VENN DIAGRAMS

Venn diagrams were first introduced by John Venn to show the connection between different groups of things. Since set is a group of things, we use this diagram to explain the relationship between the sets.

We use Venn diagram to have better understanding of different operations on sets. When two or more sets are combined together to form another set under some given conditions, then operations on sets are carried out.

Let us discuss the important operations here :

The important operations on sets are.

1. Union

2. Intersection

3. Set difference

4. Symmetric difference

5. Complement

6. Disjoint sets

Let us discuss the above operations in detail one by one.

Union

Let X and Y be two sets.

Now, we can define the following new set.

XuY = {z | z ∈ X or z ∈ Y}

(That is, z may be in X or in Y or in both X and Y)

XuY is read as 'X union Y'

Now that XuY contains all the elements of X and all the elements of Y and the Venn diagram given below illustrates this.

It is clear that X ⊆ X u Y and also Y ⊆ XuY.

Intersection

Let X and Y be two sets.

Now, we can define the following new set.

XnY = {z | z ∈ X and z ∈ Y}

(That is z must be in  both X and Y)

XnY is read as 'X intersection Y'

Now that X n Y contains only those elements which belong to both X and Y and the Venn diagram given below illustrates this.

It is trivial that that X n Y ⊆ X and also XnY ⊆ Y.

Set difference

Let X and Y be two sets.

Now, we can define the following new set.

X\Y = {z | z ∈ X but z ∉  Y}

(That is z must be in  X and must not be in Y)

X\Y is read as 'X difference Y'

Now that X\Y contains only elements of X which are not in Y and the Venn diagram given below illustrates this.

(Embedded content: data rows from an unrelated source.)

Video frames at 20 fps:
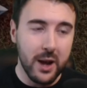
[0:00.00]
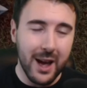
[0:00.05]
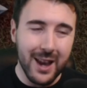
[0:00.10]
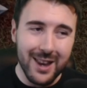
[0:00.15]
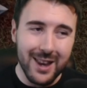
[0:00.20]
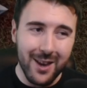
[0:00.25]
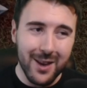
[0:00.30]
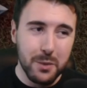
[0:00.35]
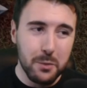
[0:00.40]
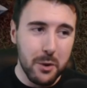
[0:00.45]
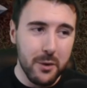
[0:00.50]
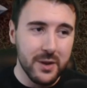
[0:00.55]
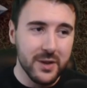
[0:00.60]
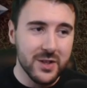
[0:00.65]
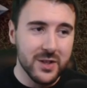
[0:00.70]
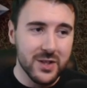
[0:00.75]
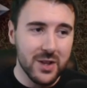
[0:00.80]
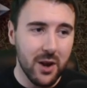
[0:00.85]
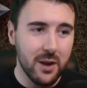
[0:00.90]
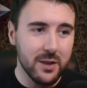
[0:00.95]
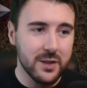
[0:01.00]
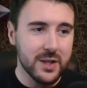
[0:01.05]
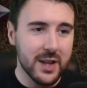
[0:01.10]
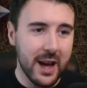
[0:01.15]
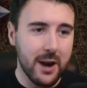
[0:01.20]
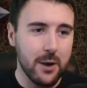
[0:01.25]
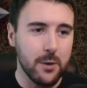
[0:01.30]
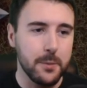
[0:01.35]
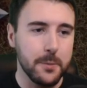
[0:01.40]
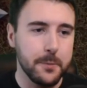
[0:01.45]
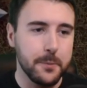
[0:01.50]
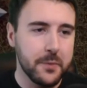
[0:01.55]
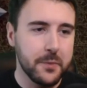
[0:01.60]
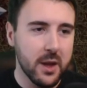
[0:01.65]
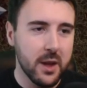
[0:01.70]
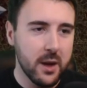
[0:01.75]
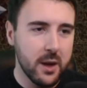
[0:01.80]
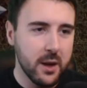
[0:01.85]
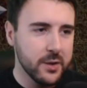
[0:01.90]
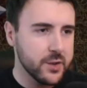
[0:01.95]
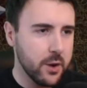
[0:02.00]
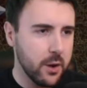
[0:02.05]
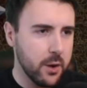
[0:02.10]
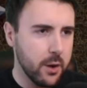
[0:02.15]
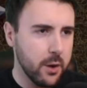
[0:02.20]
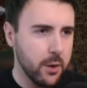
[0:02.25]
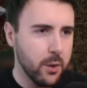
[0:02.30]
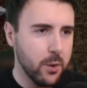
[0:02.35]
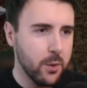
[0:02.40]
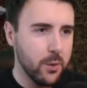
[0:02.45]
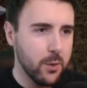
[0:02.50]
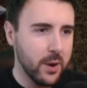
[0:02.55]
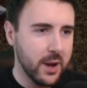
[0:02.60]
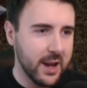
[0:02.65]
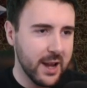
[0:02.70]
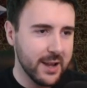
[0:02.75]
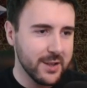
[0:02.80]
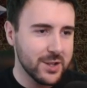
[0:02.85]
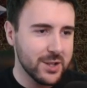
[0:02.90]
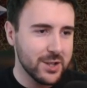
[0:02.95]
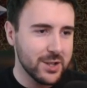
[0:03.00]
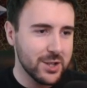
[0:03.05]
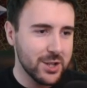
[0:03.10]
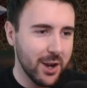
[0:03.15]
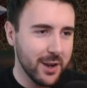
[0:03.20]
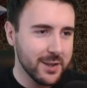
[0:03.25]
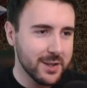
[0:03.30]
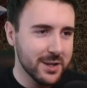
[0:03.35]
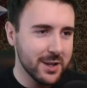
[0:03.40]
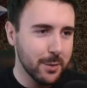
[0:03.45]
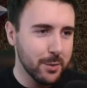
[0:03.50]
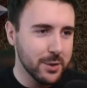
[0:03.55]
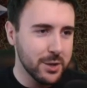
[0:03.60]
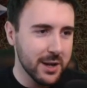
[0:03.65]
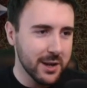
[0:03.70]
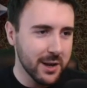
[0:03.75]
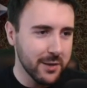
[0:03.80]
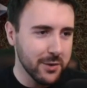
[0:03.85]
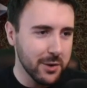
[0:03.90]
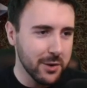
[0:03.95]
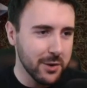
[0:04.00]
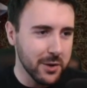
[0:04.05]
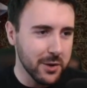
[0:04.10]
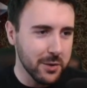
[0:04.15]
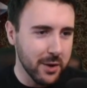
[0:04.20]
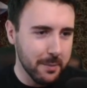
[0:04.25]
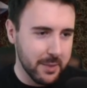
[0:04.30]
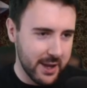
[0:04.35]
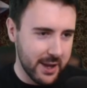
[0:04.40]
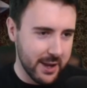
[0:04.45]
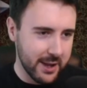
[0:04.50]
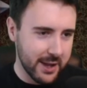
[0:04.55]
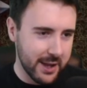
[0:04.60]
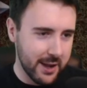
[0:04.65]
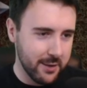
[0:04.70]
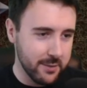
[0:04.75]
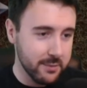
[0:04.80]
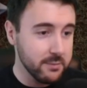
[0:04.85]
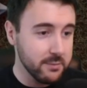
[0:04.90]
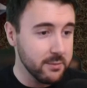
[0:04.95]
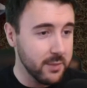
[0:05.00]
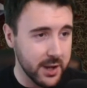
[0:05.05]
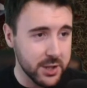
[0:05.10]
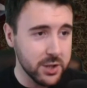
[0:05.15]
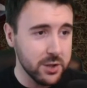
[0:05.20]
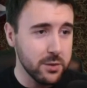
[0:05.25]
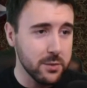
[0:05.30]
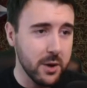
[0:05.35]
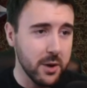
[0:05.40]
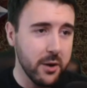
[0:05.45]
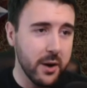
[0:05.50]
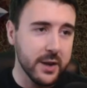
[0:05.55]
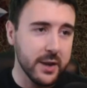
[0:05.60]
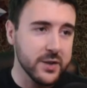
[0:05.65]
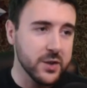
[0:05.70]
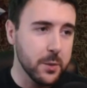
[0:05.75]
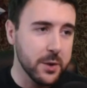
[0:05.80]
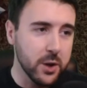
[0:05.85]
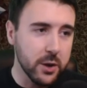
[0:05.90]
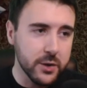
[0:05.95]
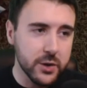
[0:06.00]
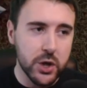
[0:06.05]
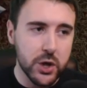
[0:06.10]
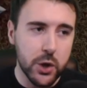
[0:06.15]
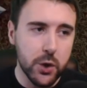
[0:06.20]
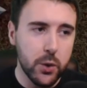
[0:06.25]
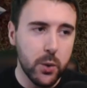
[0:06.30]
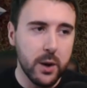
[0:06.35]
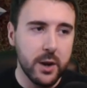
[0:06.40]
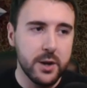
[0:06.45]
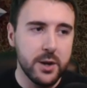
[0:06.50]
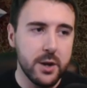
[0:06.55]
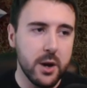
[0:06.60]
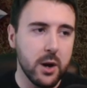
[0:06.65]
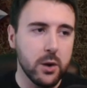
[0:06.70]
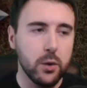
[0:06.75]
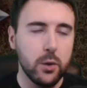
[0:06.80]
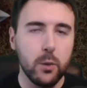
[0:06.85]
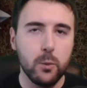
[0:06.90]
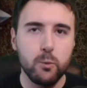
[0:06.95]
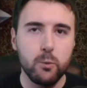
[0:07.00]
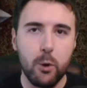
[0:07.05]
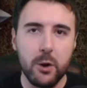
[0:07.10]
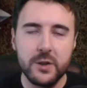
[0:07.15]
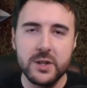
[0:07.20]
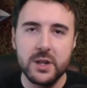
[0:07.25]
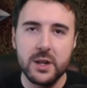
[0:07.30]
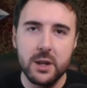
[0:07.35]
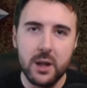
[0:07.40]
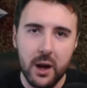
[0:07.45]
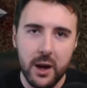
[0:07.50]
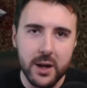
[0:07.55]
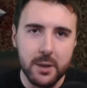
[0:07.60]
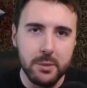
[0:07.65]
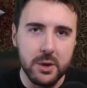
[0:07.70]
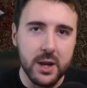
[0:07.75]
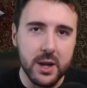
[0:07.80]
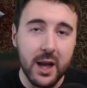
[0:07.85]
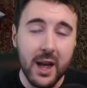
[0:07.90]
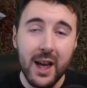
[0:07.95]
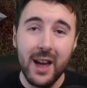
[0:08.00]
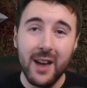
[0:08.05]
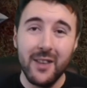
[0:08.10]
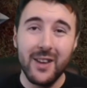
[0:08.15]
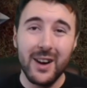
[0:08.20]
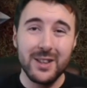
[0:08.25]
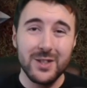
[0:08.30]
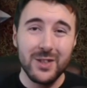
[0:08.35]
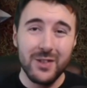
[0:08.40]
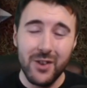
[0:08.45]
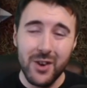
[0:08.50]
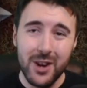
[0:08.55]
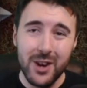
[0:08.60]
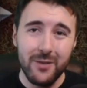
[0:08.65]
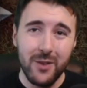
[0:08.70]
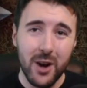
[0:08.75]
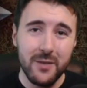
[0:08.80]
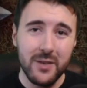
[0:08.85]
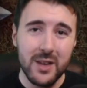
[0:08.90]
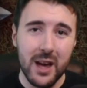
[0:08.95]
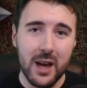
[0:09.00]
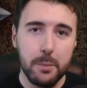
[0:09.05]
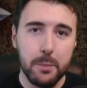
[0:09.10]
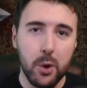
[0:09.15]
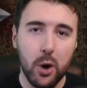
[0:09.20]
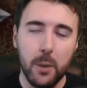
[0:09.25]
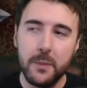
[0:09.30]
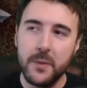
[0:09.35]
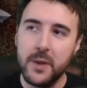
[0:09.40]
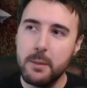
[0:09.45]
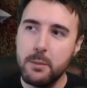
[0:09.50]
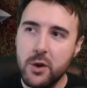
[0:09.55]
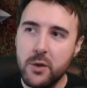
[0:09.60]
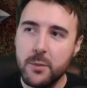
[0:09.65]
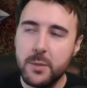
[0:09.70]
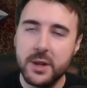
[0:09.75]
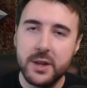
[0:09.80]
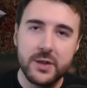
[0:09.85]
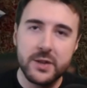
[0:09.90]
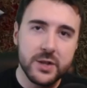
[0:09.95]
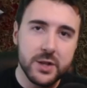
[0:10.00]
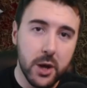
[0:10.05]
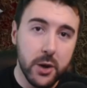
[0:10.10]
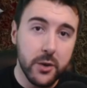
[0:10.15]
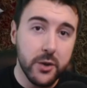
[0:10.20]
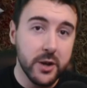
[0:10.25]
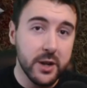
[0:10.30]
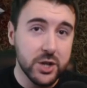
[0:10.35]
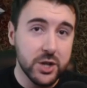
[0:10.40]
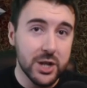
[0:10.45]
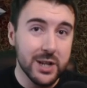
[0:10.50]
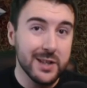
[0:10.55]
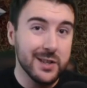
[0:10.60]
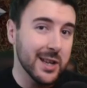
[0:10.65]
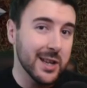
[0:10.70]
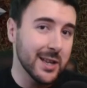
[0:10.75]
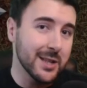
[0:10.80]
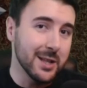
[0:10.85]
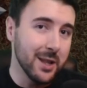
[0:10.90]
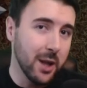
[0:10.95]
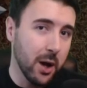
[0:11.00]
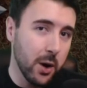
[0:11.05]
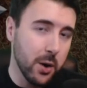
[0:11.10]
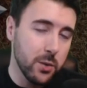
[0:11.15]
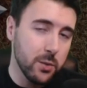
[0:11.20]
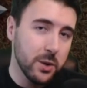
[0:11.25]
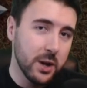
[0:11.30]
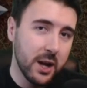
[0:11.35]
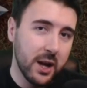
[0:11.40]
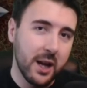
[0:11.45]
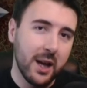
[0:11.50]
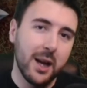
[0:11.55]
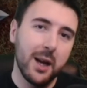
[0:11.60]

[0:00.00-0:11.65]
one. I like where it starts out. So let's just double check I've got the right player count. I do. Alright, so we've got 2 Nurgle Rotter Linemen. That's 35k a pop. Their movement is slow, the agility is low.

Some authors use A - B for A\B. We shall use the notation A\B which is widely used in mathematics for set difference.

Symmetric difference

Let X and Y be two sets.

Now, we can define the following new set.

XΔY = (X\Y) u (Y\X)

XΔY is read as 'X symmetric difference Y'

Now that XΔY contains all elements in XuY which are not in XnY and the Venn-diagram given below illustrates this.

Complement

If X ⊆ U, where U is a universal set, then U\X is called the compliment of X with respect to U. If underlying universal set is fixed, then we denote U\X by X' and it is called compliment of X.

X' = U\X

The difference set set A\B can also be viewed as the compliment of B with respect to A.

Disjoint sets

Two sets X and Y are said to be disjoint if they do not have any common element. That is, X and Y are disjoint if

XnY = ᵩ

It is clear that n(AuB) = n(A) + n(B), if A and B are disjoint finite set.